#### WHAT THIS TASK INVOLVES
Each entry is to be given again exactly; drop the images.
-*-*-
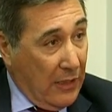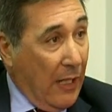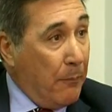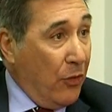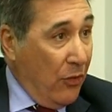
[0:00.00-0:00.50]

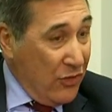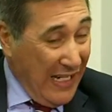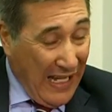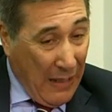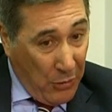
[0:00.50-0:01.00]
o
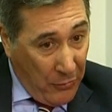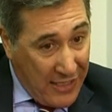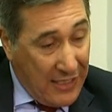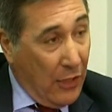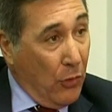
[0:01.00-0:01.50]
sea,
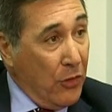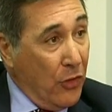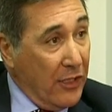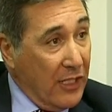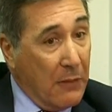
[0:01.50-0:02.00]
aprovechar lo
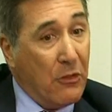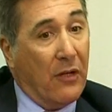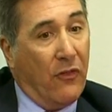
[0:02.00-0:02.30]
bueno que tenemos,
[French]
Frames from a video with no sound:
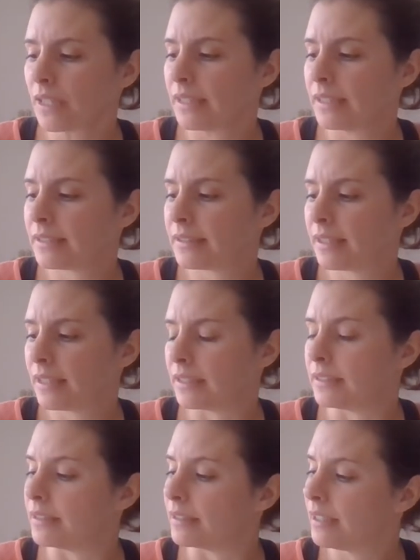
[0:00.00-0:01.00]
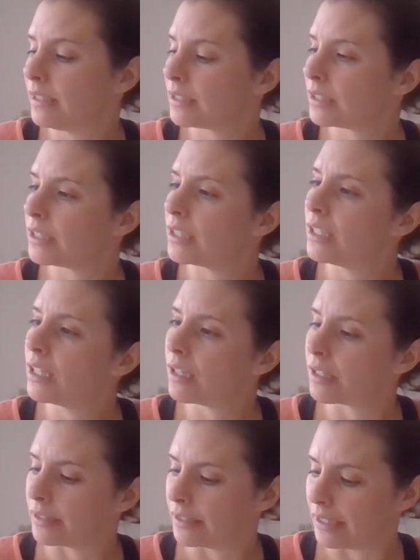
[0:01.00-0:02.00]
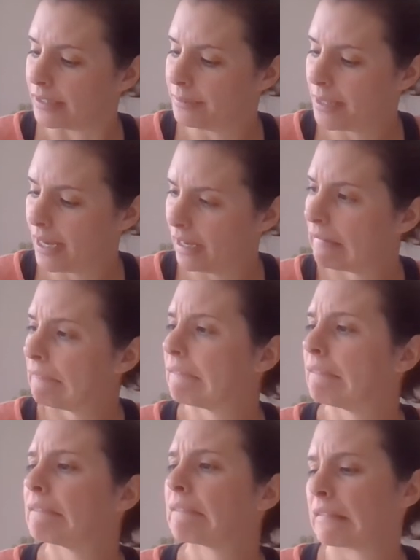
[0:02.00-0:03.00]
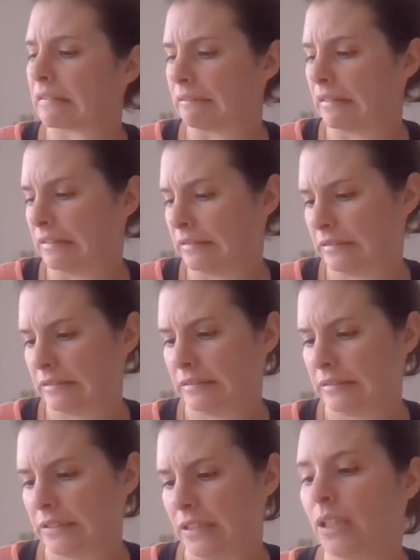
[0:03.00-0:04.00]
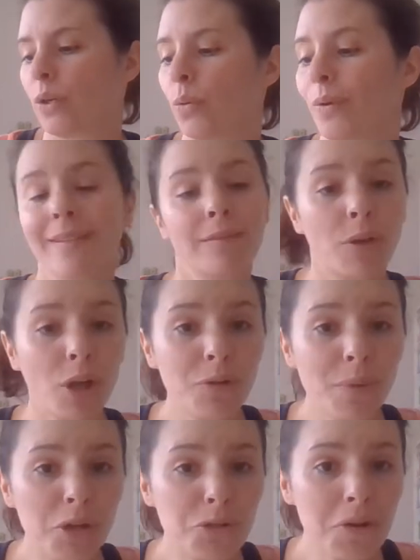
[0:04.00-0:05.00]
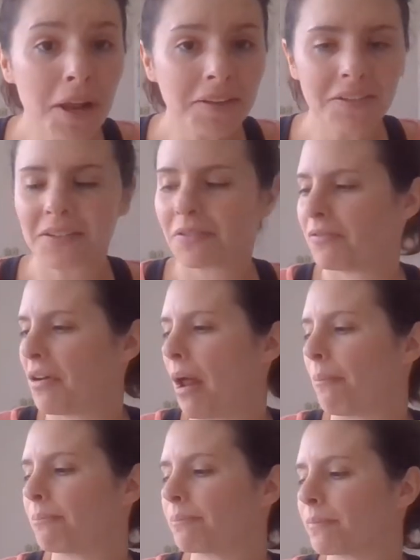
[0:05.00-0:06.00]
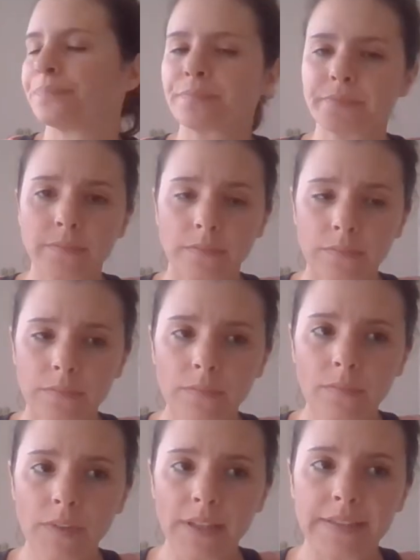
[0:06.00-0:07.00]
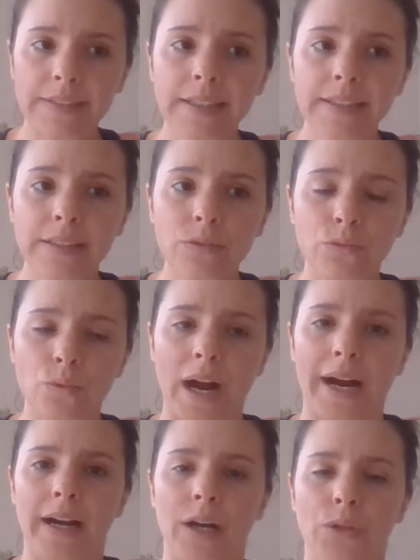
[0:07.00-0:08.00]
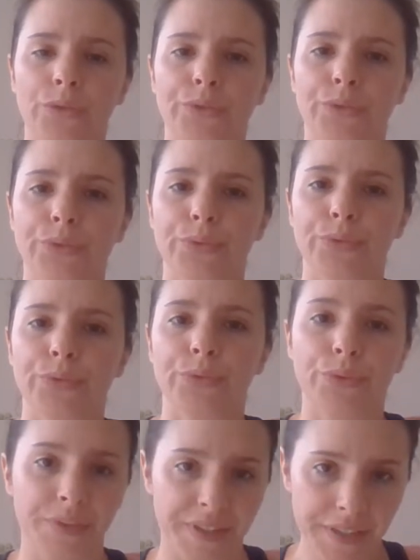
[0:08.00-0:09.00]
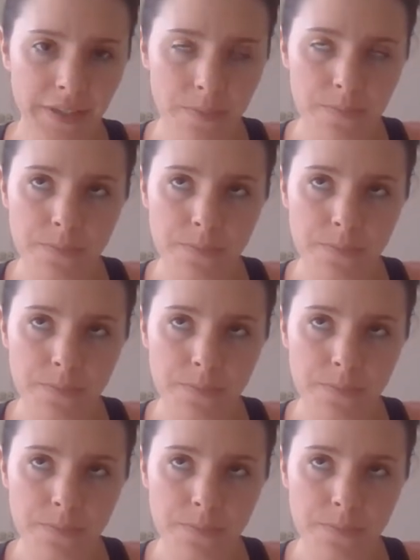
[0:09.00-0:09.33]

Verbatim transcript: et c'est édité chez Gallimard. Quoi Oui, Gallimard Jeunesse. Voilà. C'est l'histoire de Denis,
-*-*-
#### EXERCISE OUTPUT
[0:00.00-0:00.50]

[0:00.50-0:01.00]
o
[0:01.00-0:01.50]
sea,
[0:01.50-0:02.00]
aprovechar lo
[0:02.00-0:02.30]
bueno que tenemos,
[French]
Frames from a video with no sound:
[0:00.00-0:01.00]
[0:01.00-0:02.00]
[0:02.00-0:03.00]
[0:03.00-0:04.00]
[0:04.00-0:05.00]
[0:05.00-0:06.00]
[0:06.00-0:07.00]
[0:07.00-0:08.00]
[0:08.00-0:09.00]
[0:09.00-0:09.33]

Verbatim transcript: et c'est édité chez Gallimard. Quoi Oui, Gallimard Jeunesse. Voilà. C'est l'histoire de Denis,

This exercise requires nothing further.